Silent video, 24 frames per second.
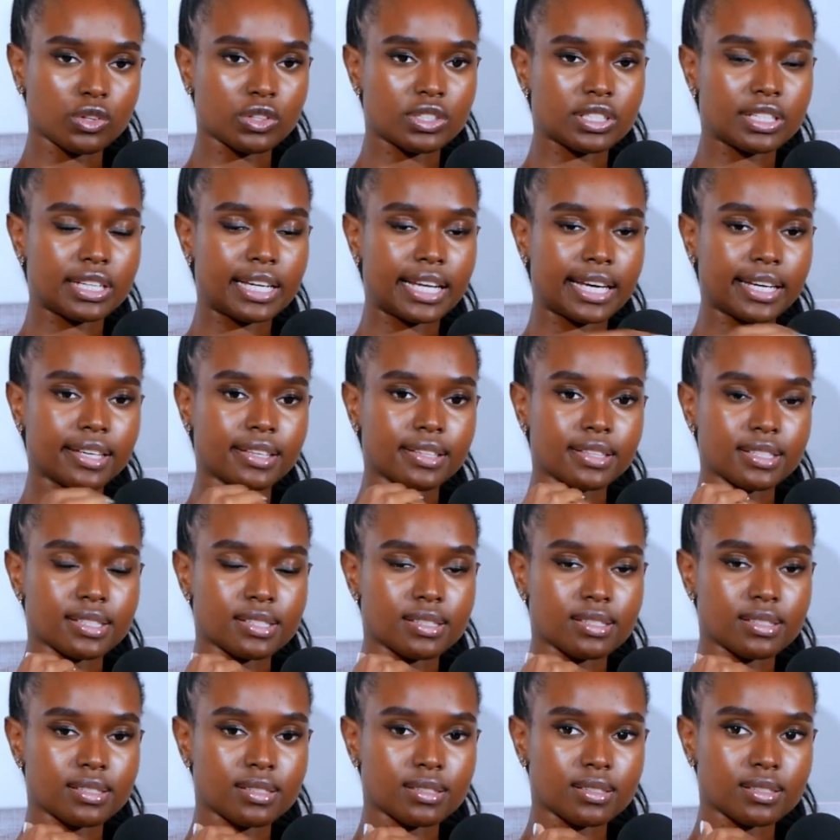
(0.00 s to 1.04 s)
Nothing like
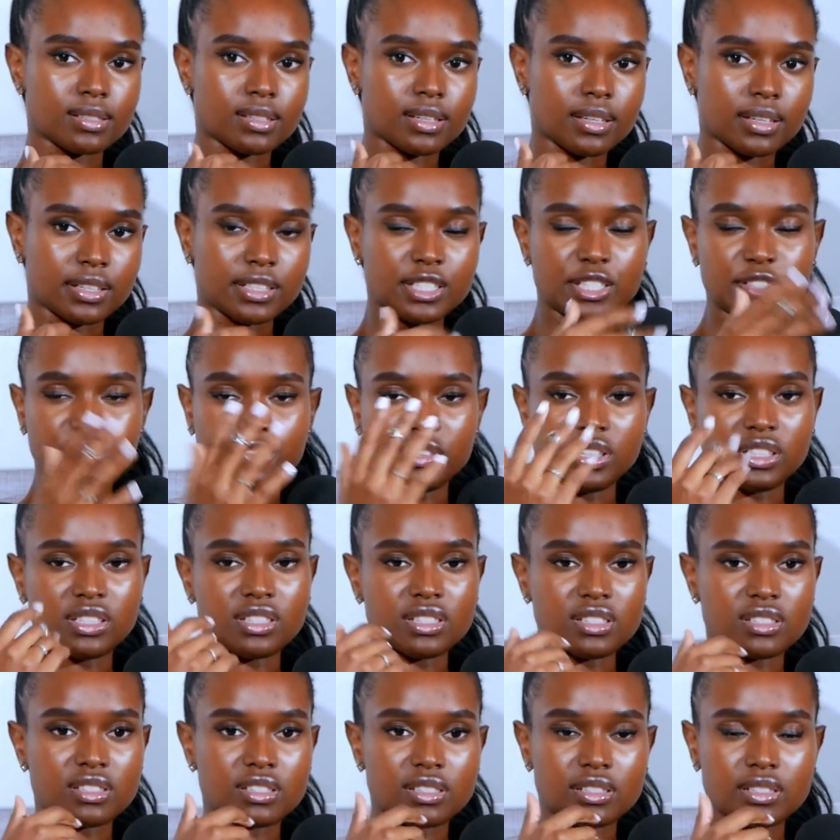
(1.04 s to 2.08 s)
this
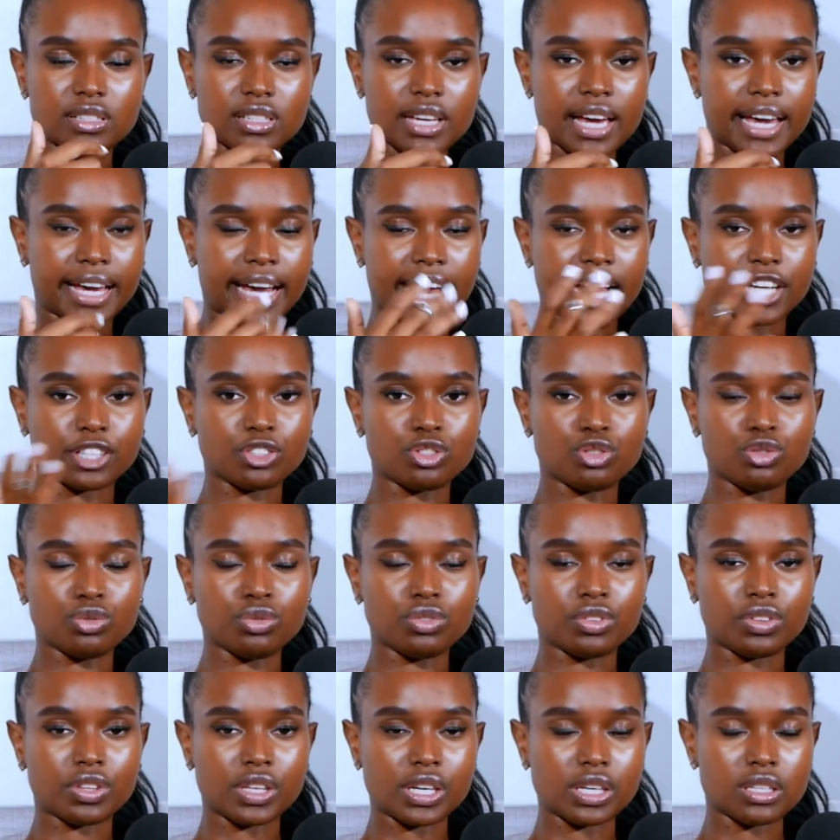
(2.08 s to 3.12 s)
defeatist, I can't
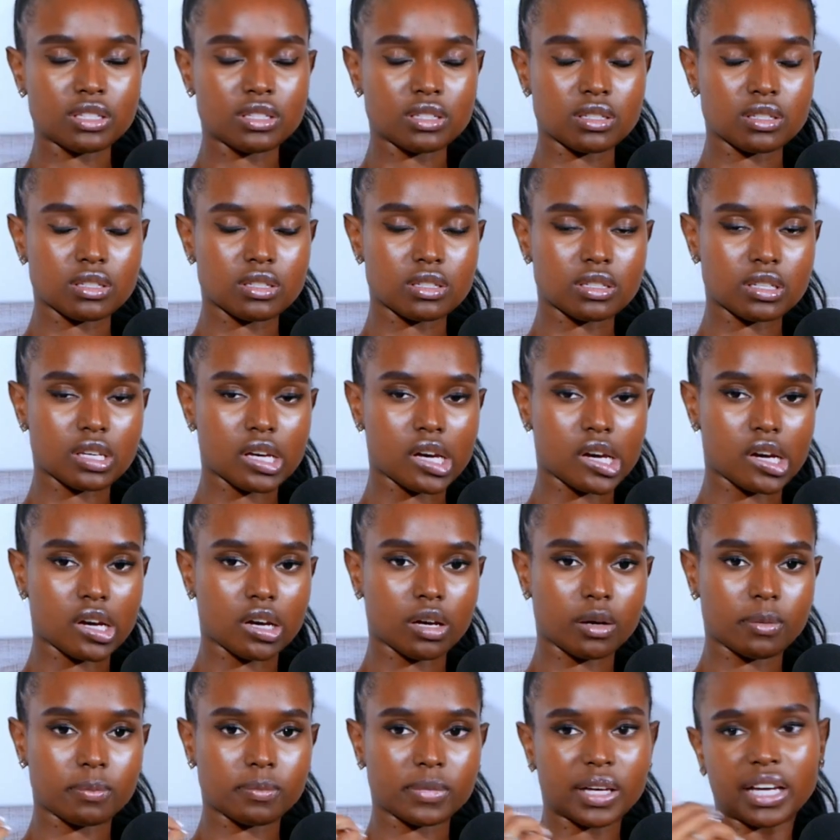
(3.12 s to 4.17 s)
do things,
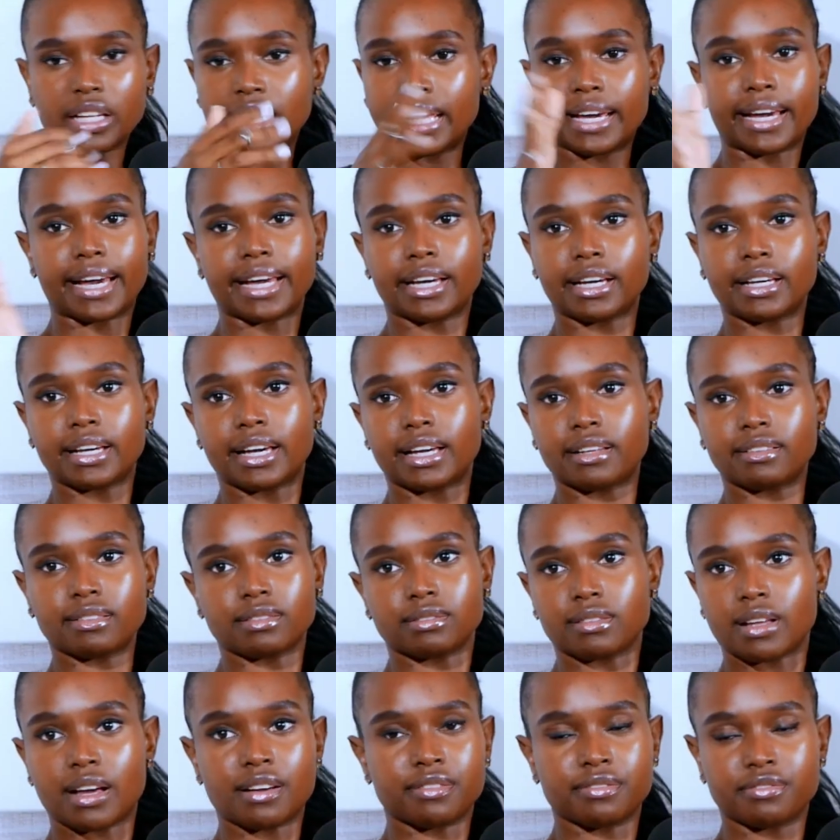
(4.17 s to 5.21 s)
um, like
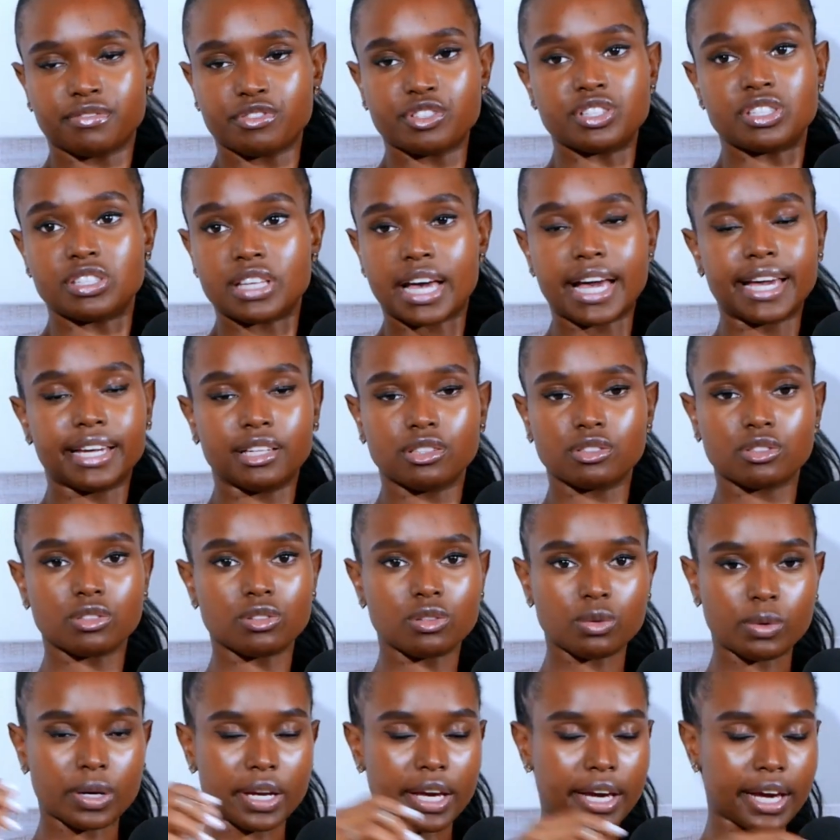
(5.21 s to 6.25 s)
I, I've resigned
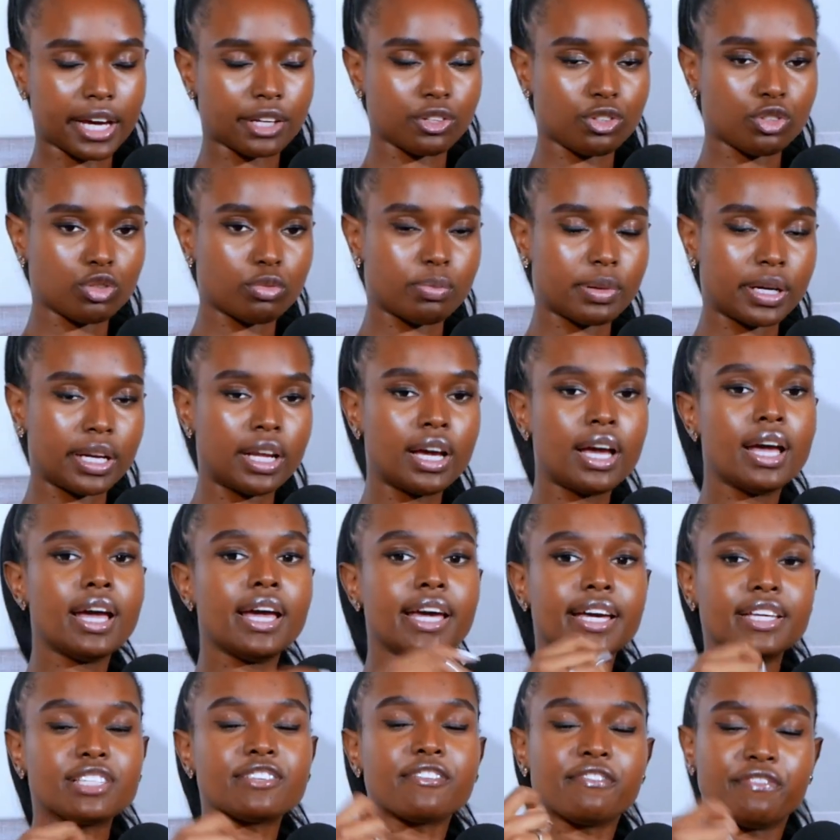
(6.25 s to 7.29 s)
to what I can do. But
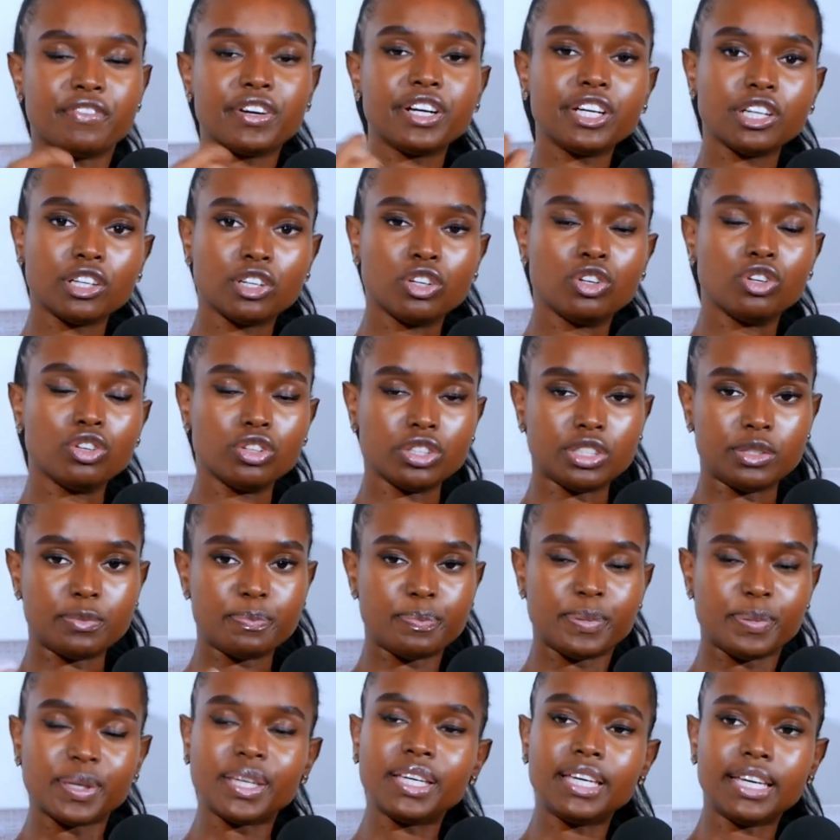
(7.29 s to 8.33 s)
it's a very
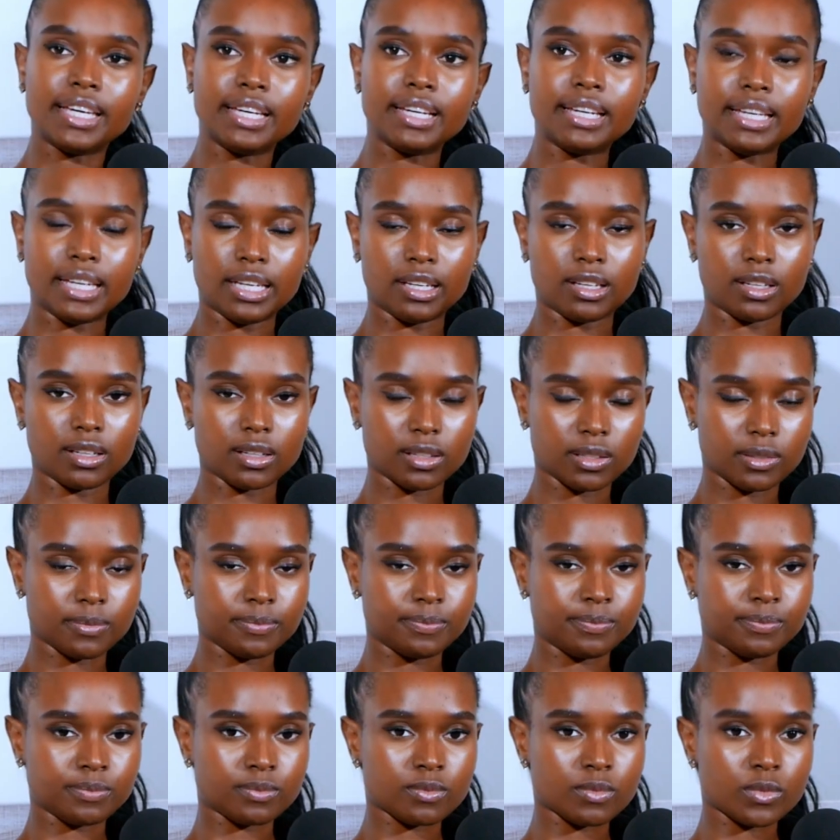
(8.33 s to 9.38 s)
good beginning
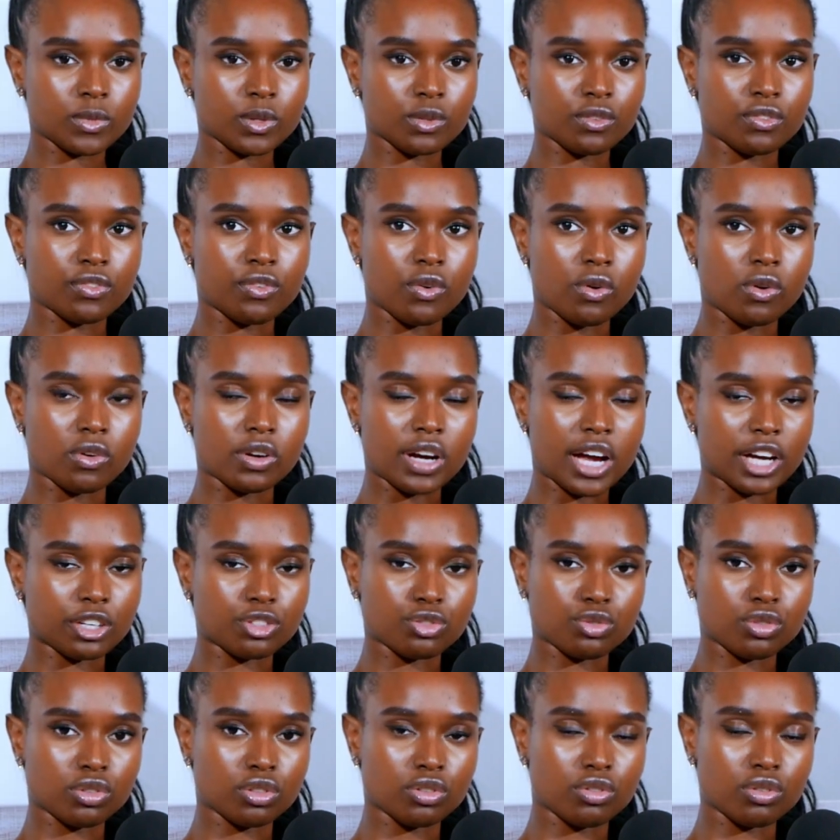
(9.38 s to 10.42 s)
for
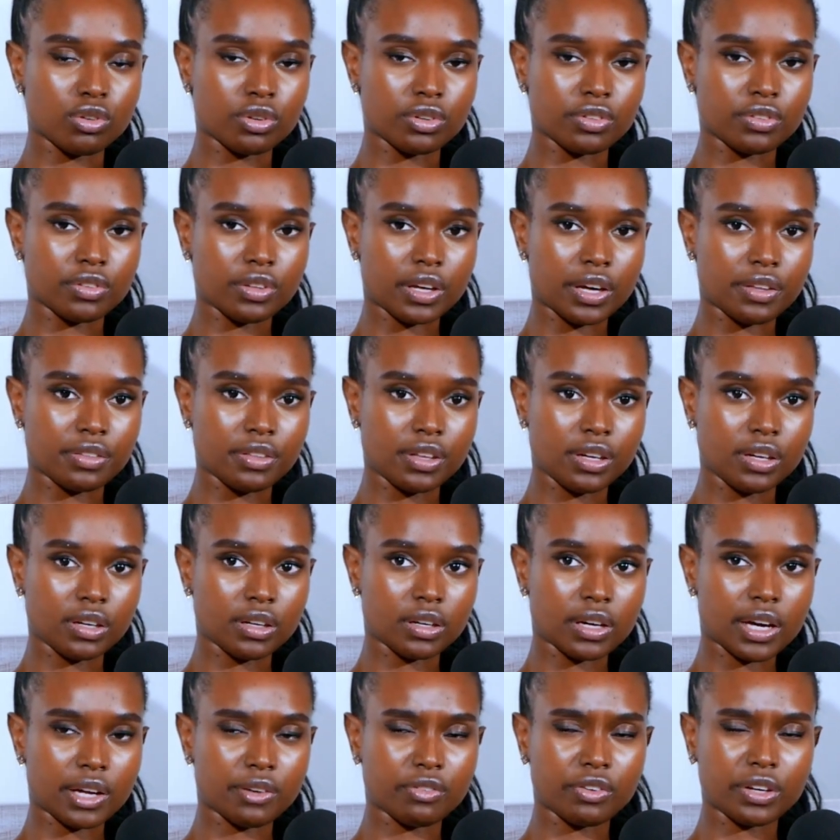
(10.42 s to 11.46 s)
actual growth. I
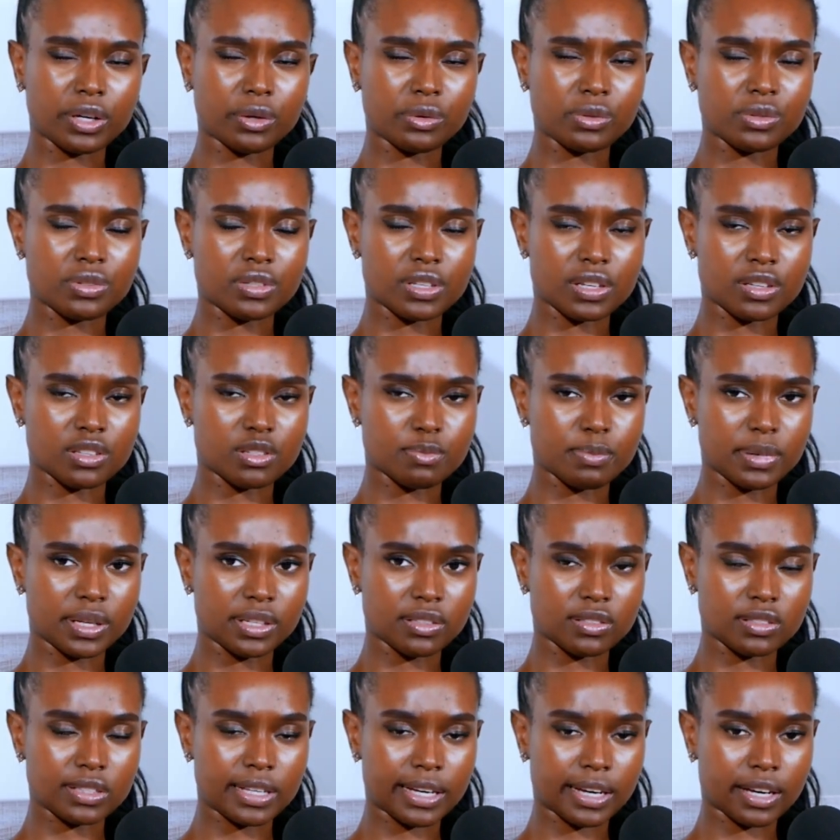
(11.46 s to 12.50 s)
think, I forget who says,
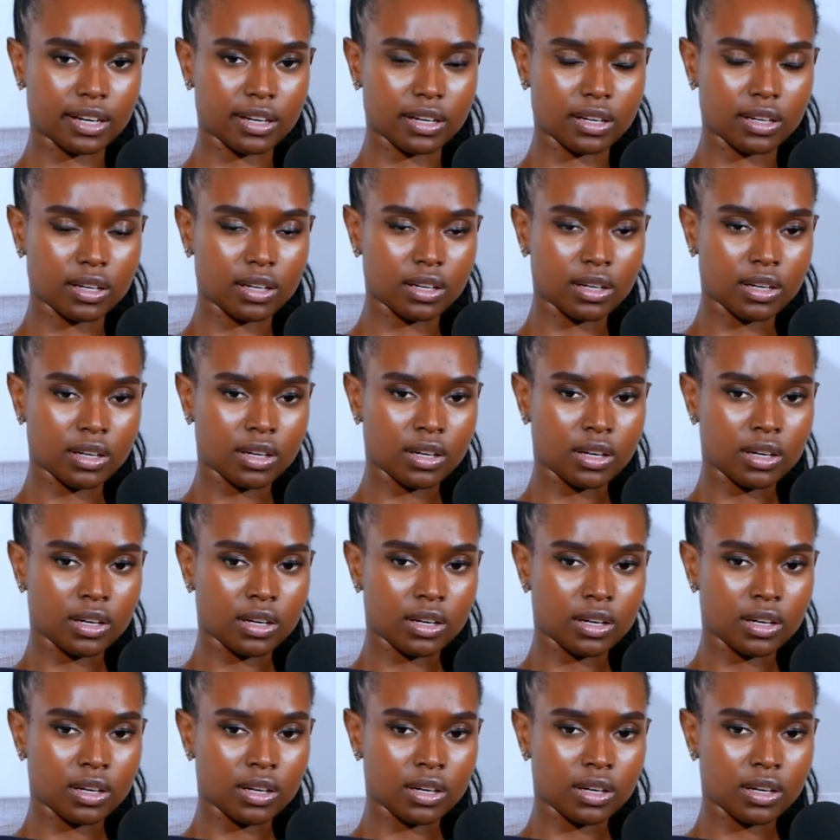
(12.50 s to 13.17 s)
but it's like a,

ABOUT THIS TASK
Could the data above be repeated exactly, with every picture dropped?

RESPONSE
Silent video, 24 frames per second.
(0.00 s to 1.04 s)
Nothing like
(1.04 s to 2.08 s)
this
(2.08 s to 3.12 s)
defeatist, I can't
(3.12 s to 4.17 s)
do things,
(4.17 s to 5.21 s)
um, like
(5.21 s to 6.25 s)
I, I've resigned
(6.25 s to 7.29 s)
to what I can do. But
(7.29 s to 8.33 s)
it's a very
(8.33 s to 9.38 s)
good beginning
(9.38 s to 10.42 s)
for
(10.42 s to 11.46 s)
actual growth. I
(11.46 s to 12.50 s)
think, I forget who says,
(12.50 s to 13.17 s)
but it's like a,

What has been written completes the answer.